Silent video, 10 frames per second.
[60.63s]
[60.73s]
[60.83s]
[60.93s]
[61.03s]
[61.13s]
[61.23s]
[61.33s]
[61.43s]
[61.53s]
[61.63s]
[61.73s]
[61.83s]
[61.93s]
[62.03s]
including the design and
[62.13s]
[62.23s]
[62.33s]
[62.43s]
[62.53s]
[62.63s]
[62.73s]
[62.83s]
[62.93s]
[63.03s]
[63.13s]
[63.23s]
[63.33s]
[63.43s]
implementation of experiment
______________________________
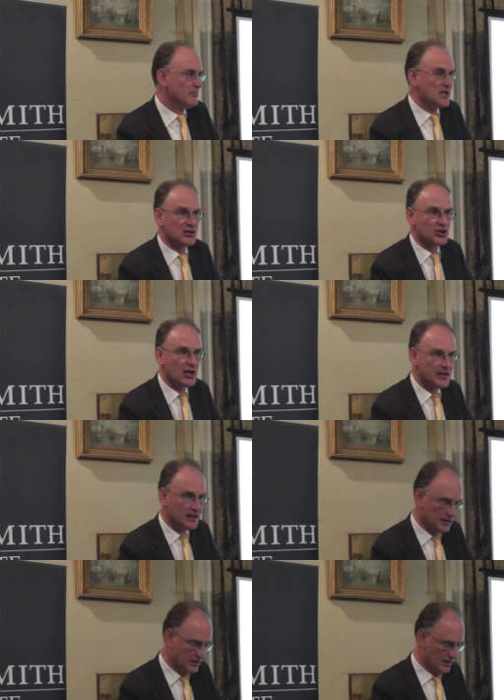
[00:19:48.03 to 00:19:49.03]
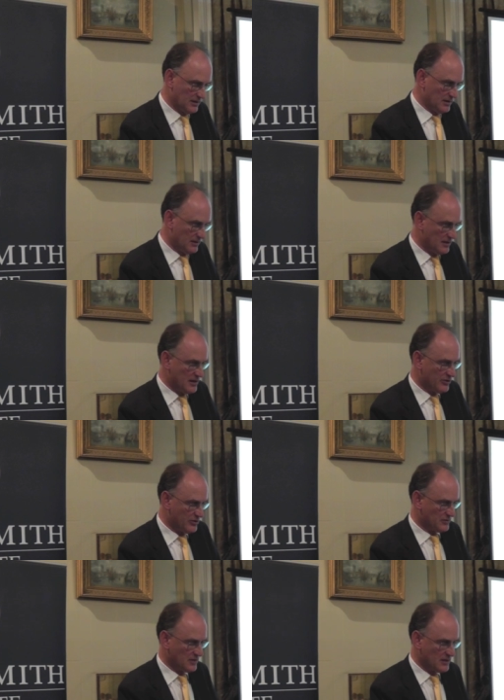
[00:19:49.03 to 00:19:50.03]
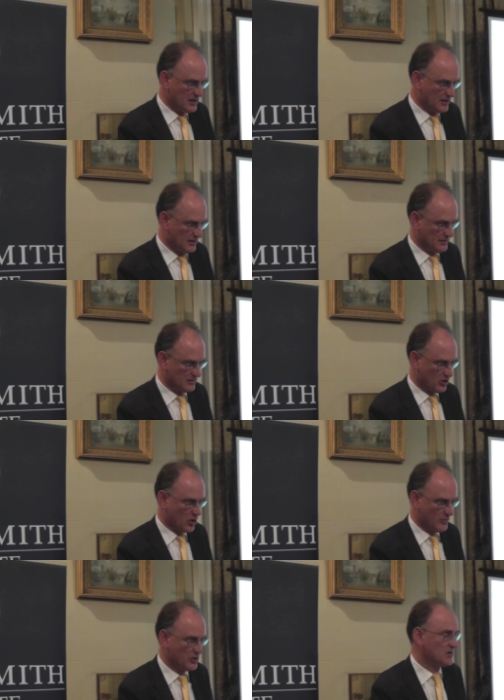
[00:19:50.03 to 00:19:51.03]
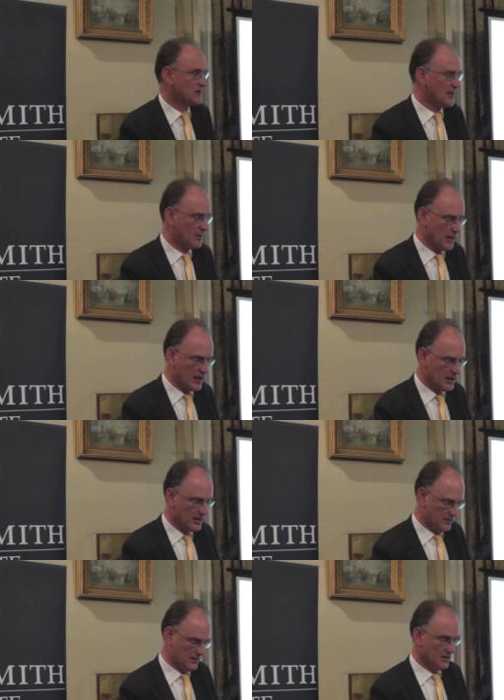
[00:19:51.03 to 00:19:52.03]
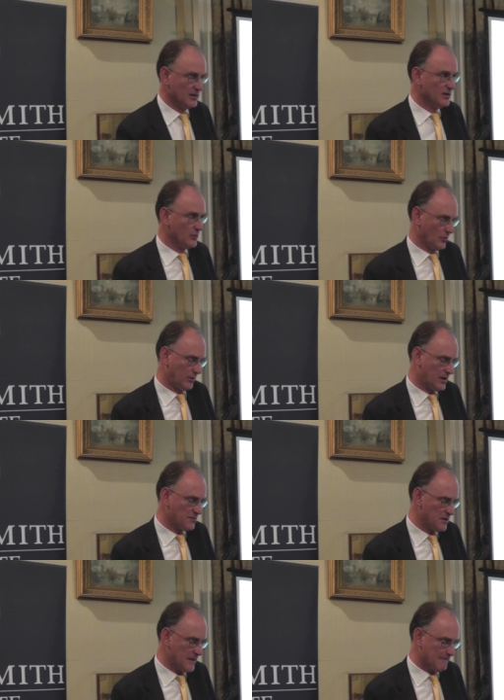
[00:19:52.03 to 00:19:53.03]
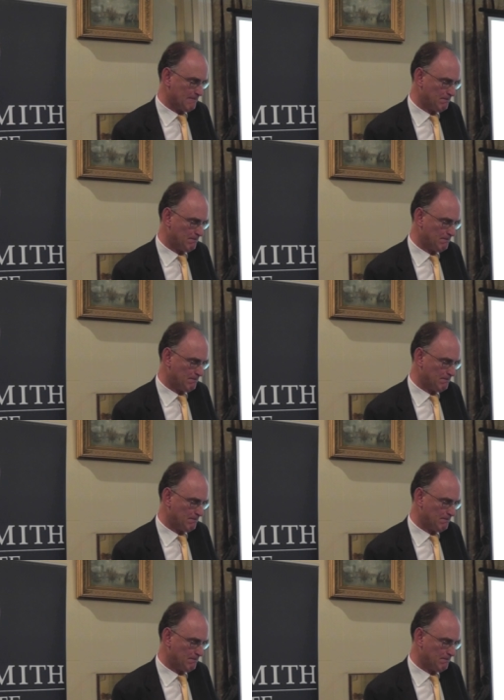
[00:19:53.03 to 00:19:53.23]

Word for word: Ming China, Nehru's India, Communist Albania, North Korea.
______________________________
_TASK INSTRUCTIONS_
Skipping every picture, transcribe exactly the lines above from the one containing "[00:19:48.03 to 00:19:49.03]" through the one containing "Word for word: Ming", both included.

_SOLUTION TO THIS TASK_
[00:19:48.03 to 00:19:49.03]
[00:19:49.03 to 00:19:50.03]
[00:19:50.03 to 00:19:51.03]
[00:19:51.03 to 00:19:52.03]
[00:19:52.03 to 00:19:53.03]
[00:19:53.03 to 00:19:53.23]

Word for word: Ming China, Nehru's India, Communist Albania, North Korea.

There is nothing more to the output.